Geez Geetar, thanks for the unintended retrospect on chord structure. I was really confused as well as everyone, so I had to dig into some theory as well. Theory that has been sitting deep in my brain, not doing much to answer the original post correctly, but bringing up a vast assortment of goodies that any guitarist can tap into, be it Blues, Jazz, Rock, Metal...whatever. Along with what JB above posted, the 5th is basically a note in the chord that strengthens the chords tonality, not much else. It can also help to leave out the 5th to imply certain chords, depending of cousre on what is being played as a root by the guitar or bassist. It isn't like a power chord where ONLY the 1 and 5 are played and major and minor is implied by the scale you play over it, but the idea of omitting the 5th can be used for some great extensions. Particularly the #11 (or b5 tritone devil's note in blues), the 6 or #9 (same as a b3) etc, particularly in a blues type of setting when switching between Major and minor keys or changing the key itself.

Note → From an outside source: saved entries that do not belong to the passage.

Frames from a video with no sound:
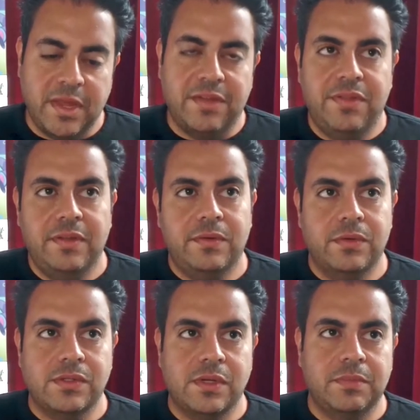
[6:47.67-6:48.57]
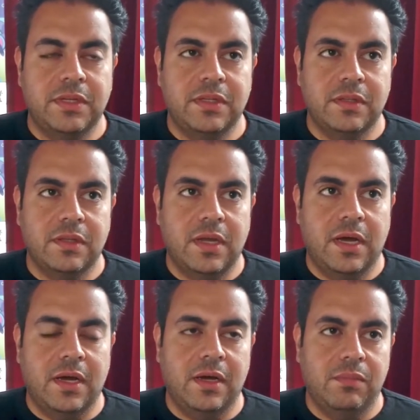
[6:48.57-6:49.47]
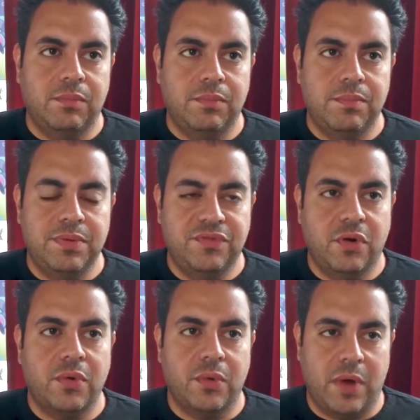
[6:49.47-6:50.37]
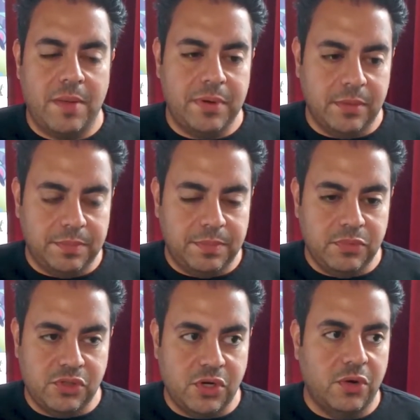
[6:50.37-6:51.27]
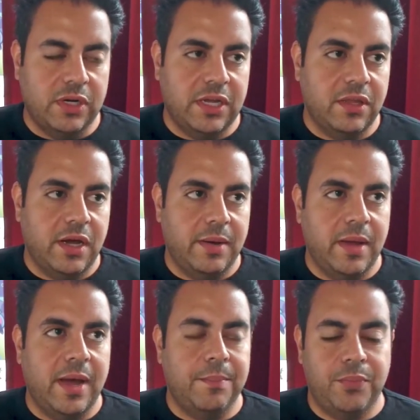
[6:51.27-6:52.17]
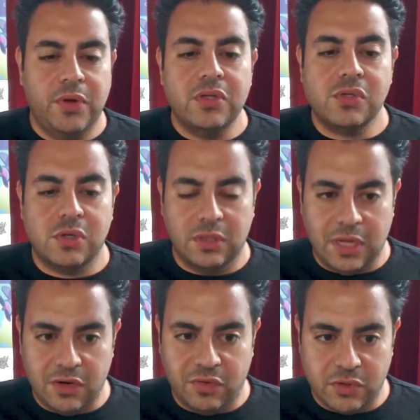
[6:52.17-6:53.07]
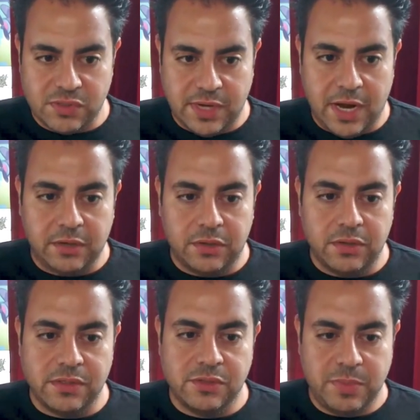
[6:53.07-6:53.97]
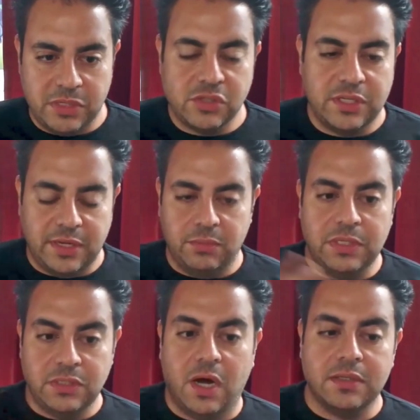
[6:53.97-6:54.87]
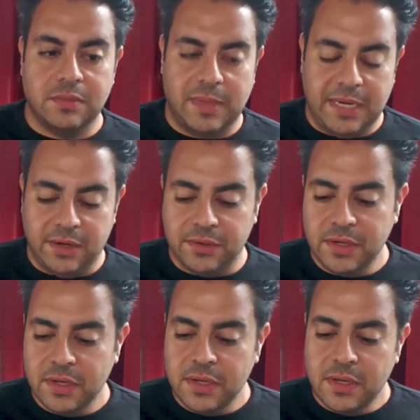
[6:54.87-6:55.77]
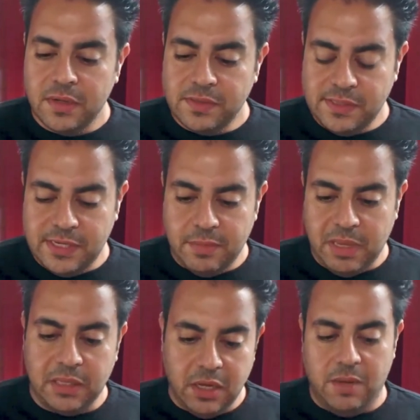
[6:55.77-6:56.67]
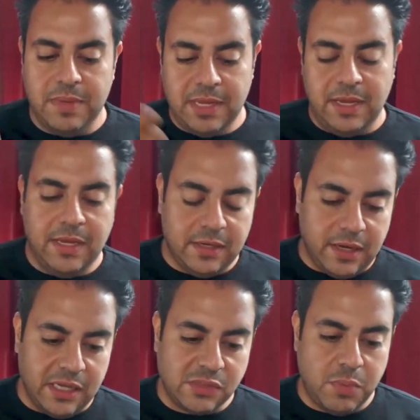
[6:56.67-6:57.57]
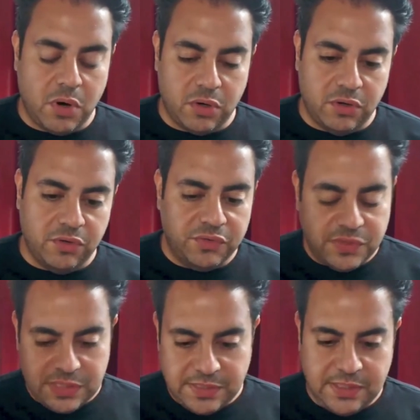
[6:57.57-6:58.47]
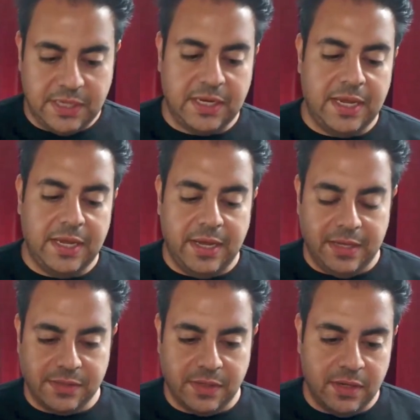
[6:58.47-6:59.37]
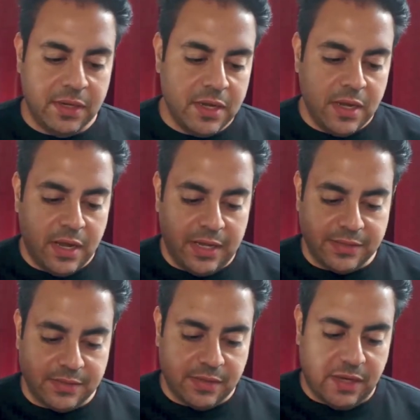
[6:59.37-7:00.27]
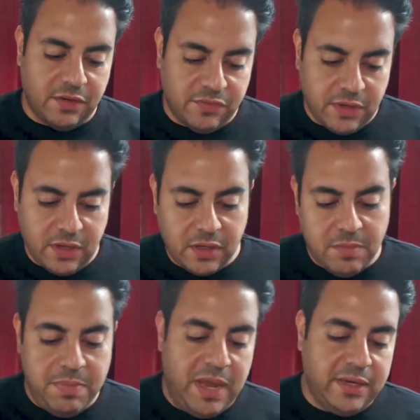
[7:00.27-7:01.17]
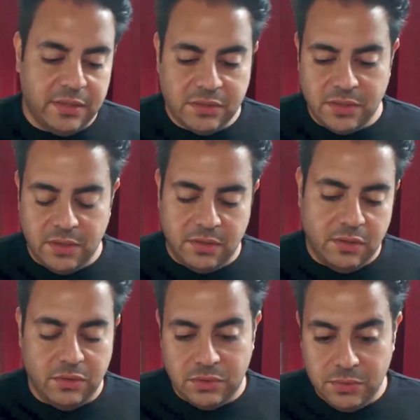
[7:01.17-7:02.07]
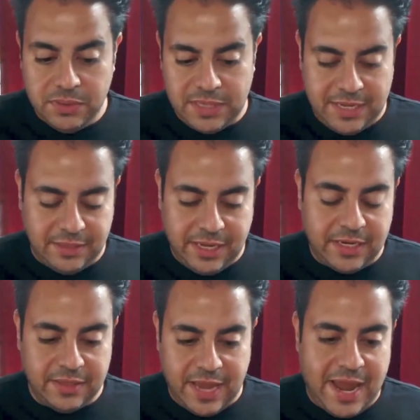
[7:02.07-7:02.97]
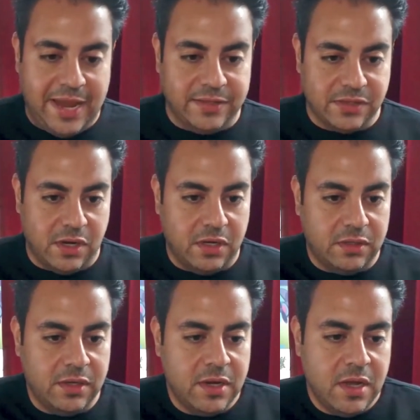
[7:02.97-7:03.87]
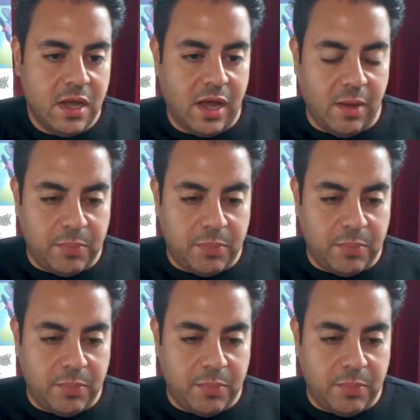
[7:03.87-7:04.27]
I think there is something, uh, I, before we wrap up, Joe, and I, I, I'm pretty sure a lot of our snackers, especially that we talked about C M L coming in as part of C C N A, as a as kind of a companion to you doing that, getting that hands-on uh,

Sorry for going OT there, but I consider this post tit for tat. Since you confused me, I thought I'd throw in some "extras" just to help in the confusion. Your welcome. 

Re: movable chords, keep a good grip on the triads and their inversions and everything else will fall into place. At least for now. I don't know if you'de want to go with the more advanced route of drop 2's at this point (probably not), or in the future. Then you'd be getting into jazz/jazz fusion territory in that case.


----------



## Geeetar (Oct 25, 2015)

Dorian2 said:


> Geez Geetar, thanks for the unintended retrospect on chord structure. I was really confused as well as everyone, so I had to dig into some theory as well. Theory that has been sitting deep in my brain, not doing much to answer the original post correctly, but bringing up a vast assortment of goodies that any guitarist can tap into, be it Blues, Jazz, Rock, Metal...whatever. Along with what JB above posted, the 5th is basically a note in the chord that strengthens the chords tonality, not much else. It can also help to leave out the 5th to imply certain chords, depending of cousre on what is being played as a root by the guitar or bassist. It isn't like a power chord where ONLY the 1 and 5 are played and major and minor is implied by the scale you play over it, but the idea of omitting the 5th can be used for some great extensions. Particularly the #11 (or b5 tritone devil's note in blues), the 6 or #9 (same as a b3) etc, particularly in a blues type of setting when switching between Major and minor keys or changing the key itself.
> 
> Sorry for going OT there, but I consider this post tit for tat. Since you confused me, I thought I'd throw in some "extras" just to help in the confusion. Your welcome.
> 
> Re: movable chords, keep a good grip on the triads and their inversions and everything else will fall into place. At least for now. I don't know if you'de want to go with the more advanced route of drop 2's at this point (probably not), or in the future. Then you'd be getting into jazz/jazz fusion territory in that case.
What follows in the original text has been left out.